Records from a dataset
* * *

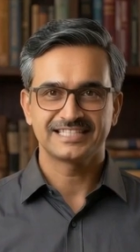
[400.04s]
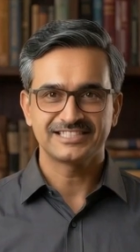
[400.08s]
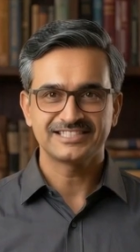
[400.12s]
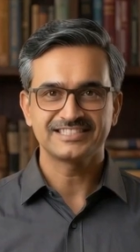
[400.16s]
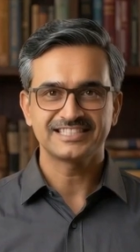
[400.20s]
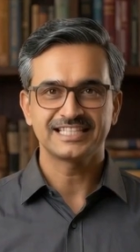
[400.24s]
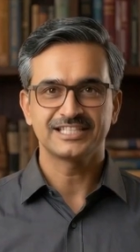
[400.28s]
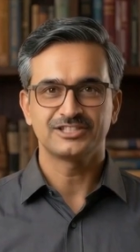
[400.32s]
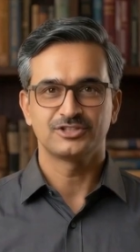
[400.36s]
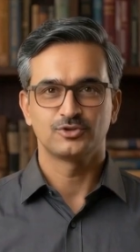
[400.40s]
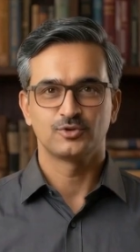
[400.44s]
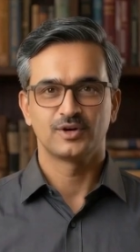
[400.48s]

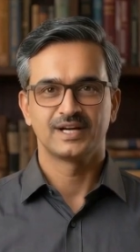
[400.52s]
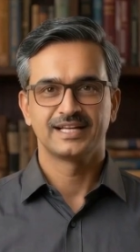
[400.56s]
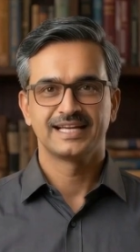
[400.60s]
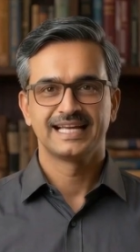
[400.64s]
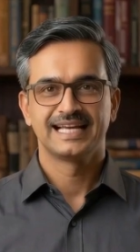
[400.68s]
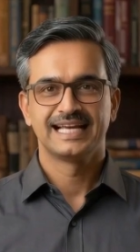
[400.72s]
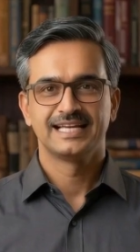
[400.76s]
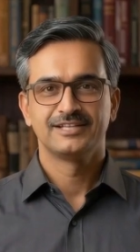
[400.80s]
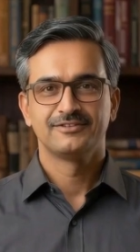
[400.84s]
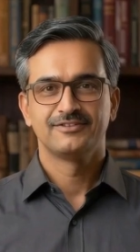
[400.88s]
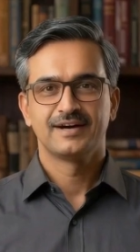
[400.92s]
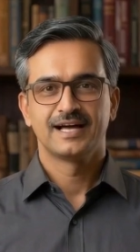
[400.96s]

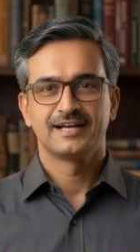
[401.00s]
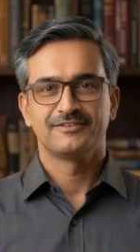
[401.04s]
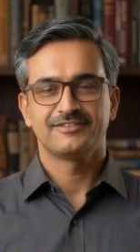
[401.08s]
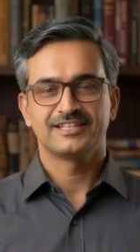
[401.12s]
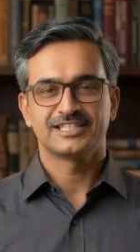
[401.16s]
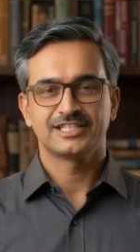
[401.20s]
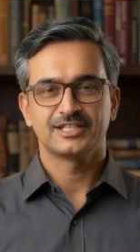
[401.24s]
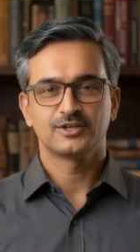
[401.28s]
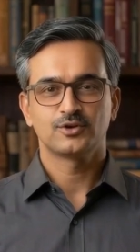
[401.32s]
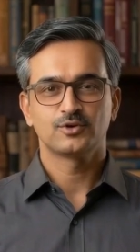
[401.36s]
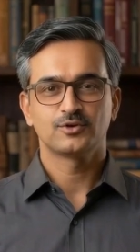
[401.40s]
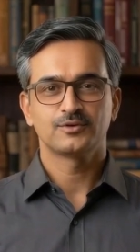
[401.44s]

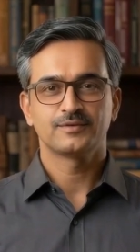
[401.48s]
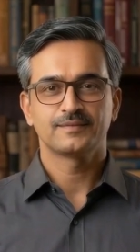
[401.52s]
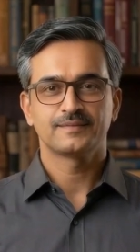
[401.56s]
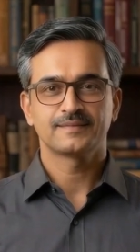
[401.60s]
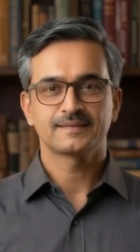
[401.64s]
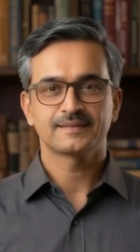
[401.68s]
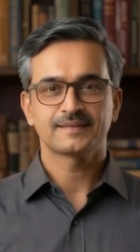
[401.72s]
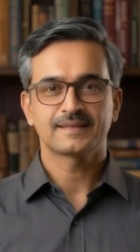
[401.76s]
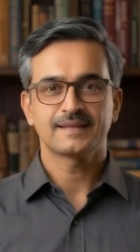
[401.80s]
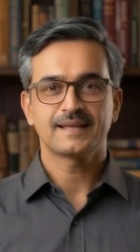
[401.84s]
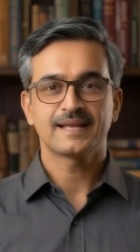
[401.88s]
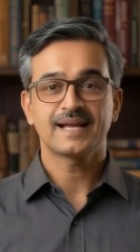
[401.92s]
61850,
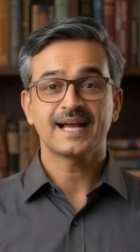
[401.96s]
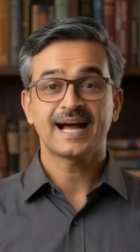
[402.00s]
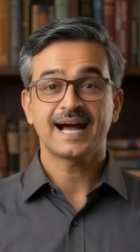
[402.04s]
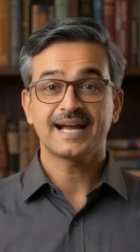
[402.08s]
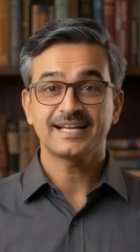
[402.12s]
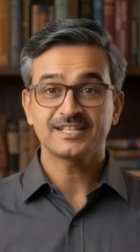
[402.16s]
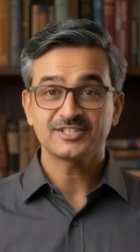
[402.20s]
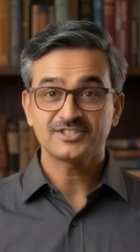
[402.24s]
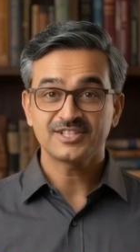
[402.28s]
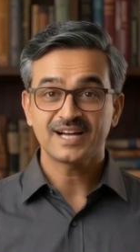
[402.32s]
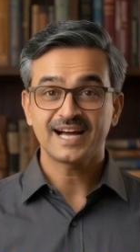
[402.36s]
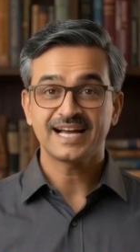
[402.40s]

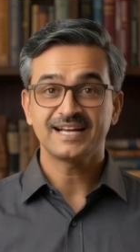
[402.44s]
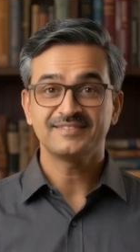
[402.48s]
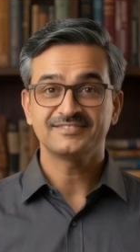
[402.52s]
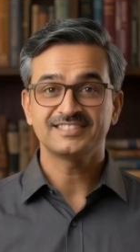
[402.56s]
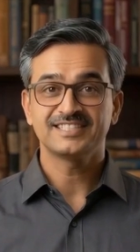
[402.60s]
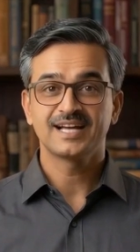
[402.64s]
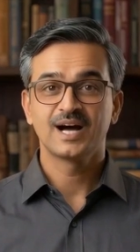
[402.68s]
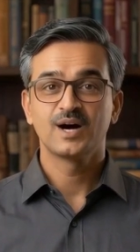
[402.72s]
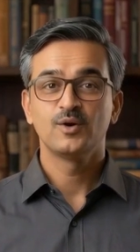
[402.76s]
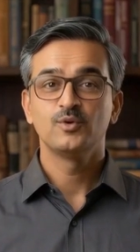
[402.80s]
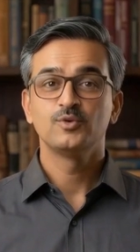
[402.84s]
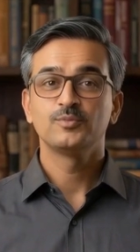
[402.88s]
and drives
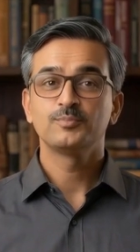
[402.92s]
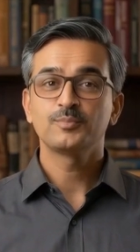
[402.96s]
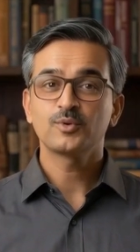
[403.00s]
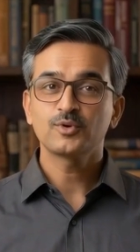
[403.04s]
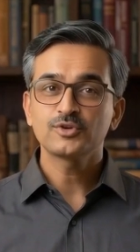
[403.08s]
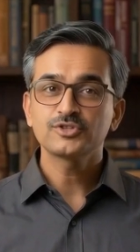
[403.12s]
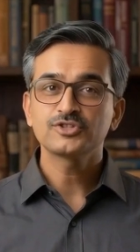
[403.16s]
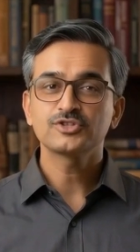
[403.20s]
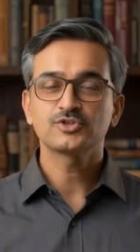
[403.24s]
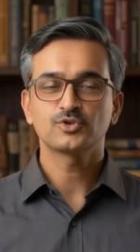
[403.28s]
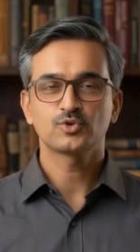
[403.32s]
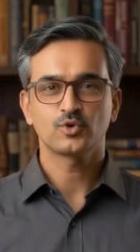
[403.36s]

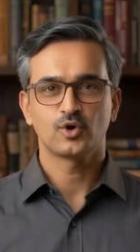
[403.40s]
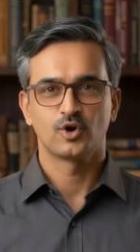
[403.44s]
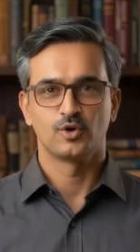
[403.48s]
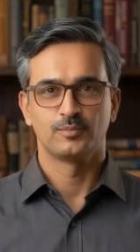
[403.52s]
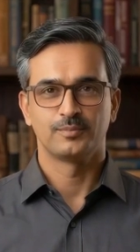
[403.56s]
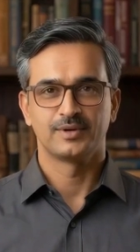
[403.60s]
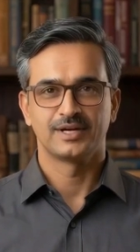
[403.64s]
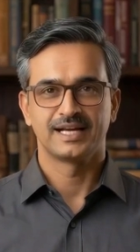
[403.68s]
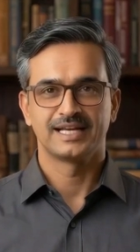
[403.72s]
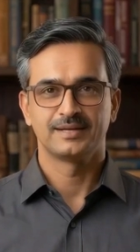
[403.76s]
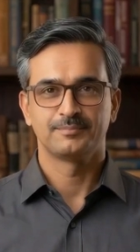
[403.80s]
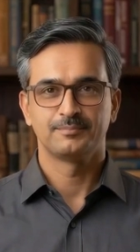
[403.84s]
outputs to
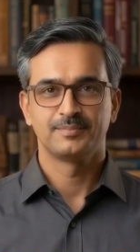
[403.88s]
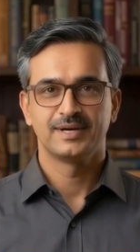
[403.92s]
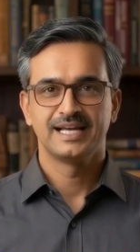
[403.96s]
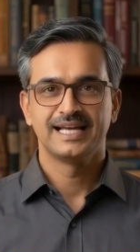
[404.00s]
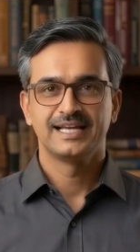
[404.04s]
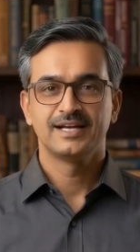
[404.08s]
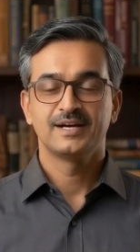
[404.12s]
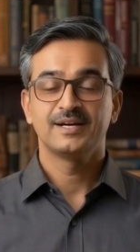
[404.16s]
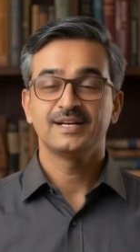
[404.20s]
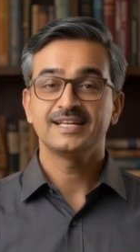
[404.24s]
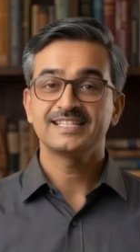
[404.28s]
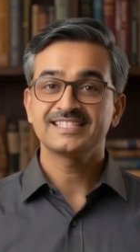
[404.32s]
operate
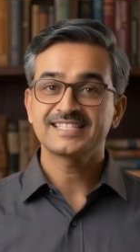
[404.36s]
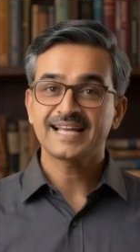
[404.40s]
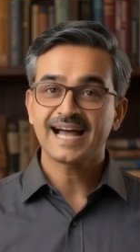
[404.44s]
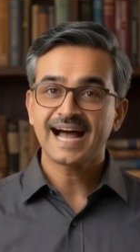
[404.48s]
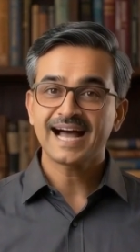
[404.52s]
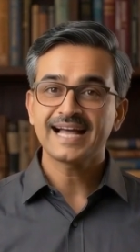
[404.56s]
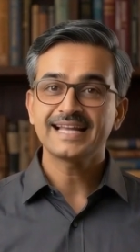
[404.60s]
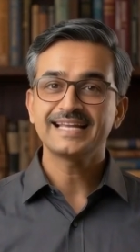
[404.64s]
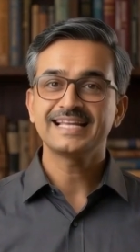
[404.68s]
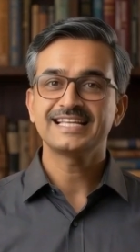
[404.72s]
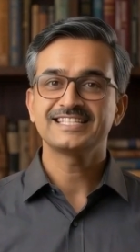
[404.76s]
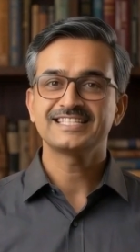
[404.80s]
breakers
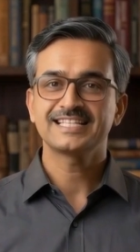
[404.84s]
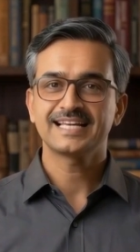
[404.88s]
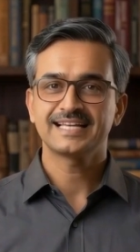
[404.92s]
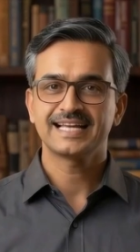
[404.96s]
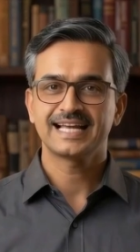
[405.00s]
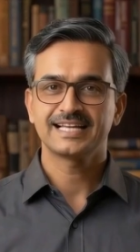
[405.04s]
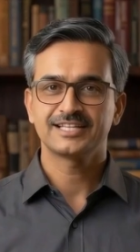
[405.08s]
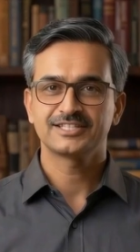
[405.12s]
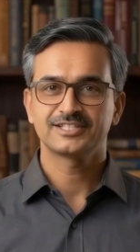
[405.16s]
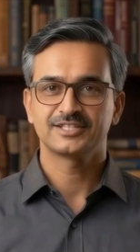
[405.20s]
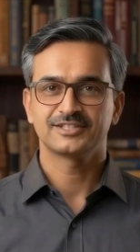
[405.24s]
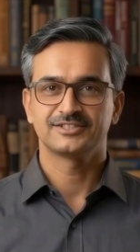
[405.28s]
and
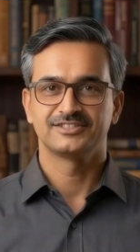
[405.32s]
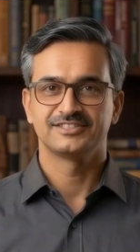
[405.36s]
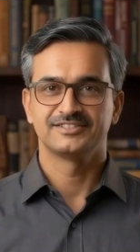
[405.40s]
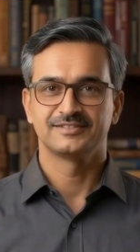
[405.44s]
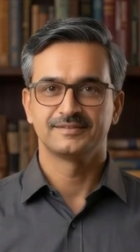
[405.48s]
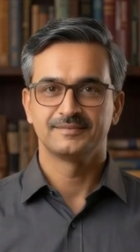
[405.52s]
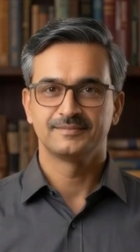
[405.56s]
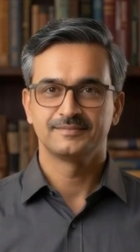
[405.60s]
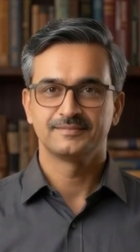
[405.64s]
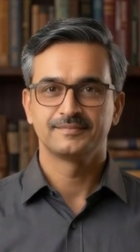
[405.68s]
disconnectors.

* * *

▸ Exercise instructions
Reproduce each entry above word for word. Pictures are not part of the copy.

▸ Response area
[400.04s]
[400.08s]
[400.12s]
[400.16s]
[400.20s]
[400.24s]
[400.28s]
[400.32s]
[400.36s]
[400.40s]
[400.44s]
[400.48s]

[400.52s]
[400.56s]
[400.60s]
[400.64s]
[400.68s]
[400.72s]
[400.76s]
[400.80s]
[400.84s]
[400.88s]
[400.92s]
[400.96s]

[401.00s]
[401.04s]
[401.08s]
[401.12s]
[401.16s]
[401.20s]
[401.24s]
[401.28s]
[401.32s]
[401.36s]
[401.40s]
[401.44s]

[401.48s]
[401.52s]
[401.56s]
[401.60s]
[401.64s]
[401.68s]
[401.72s]
[401.76s]
[401.80s]
[401.84s]
[401.88s]
[401.92s]
61850,
[401.96s]
[402.00s]
[402.04s]
[402.08s]
[402.12s]
[402.16s]
[402.20s]
[402.24s]
[402.28s]
[402.32s]
[402.36s]
[402.40s]

[402.44s]
[402.48s]
[402.52s]
[402.56s]
[402.60s]
[402.64s]
[402.68s]
[402.72s]
[402.76s]
[402.80s]
[402.84s]
[402.88s]
and drives
[402.92s]
[402.96s]
[403.00s]
[403.04s]
[403.08s]
[403.12s]
[403.16s]
[403.20s]
[403.24s]
[403.28s]
[403.32s]
[403.36s]

[403.40s]
[403.44s]
[403.48s]
[403.52s]
[403.56s]
[403.60s]
[403.64s]
[403.68s]
[403.72s]
[403.76s]
[403.80s]
[403.84s]
outputs to
[403.88s]
[403.92s]
[403.96s]
[404.00s]
[404.04s]
[404.08s]
[404.12s]
[404.16s]
[404.20s]
[404.24s]
[404.28s]
[404.32s]
operate
[404.36s]
[404.40s]
[404.44s]
[404.48s]
[404.52s]
[404.56s]
[404.60s]
[404.64s]
[404.68s]
[404.72s]
[404.76s]
[404.80s]
breakers
[404.84s]
[404.88s]
[404.92s]
[404.96s]
[405.00s]
[405.04s]
[405.08s]
[405.12s]
[405.16s]
[405.20s]
[405.24s]
[405.28s]
and
[405.32s]
[405.36s]
[405.40s]
[405.44s]
[405.48s]
[405.52s]
[405.56s]
[405.60s]
[405.64s]
[405.68s]
disconnectors.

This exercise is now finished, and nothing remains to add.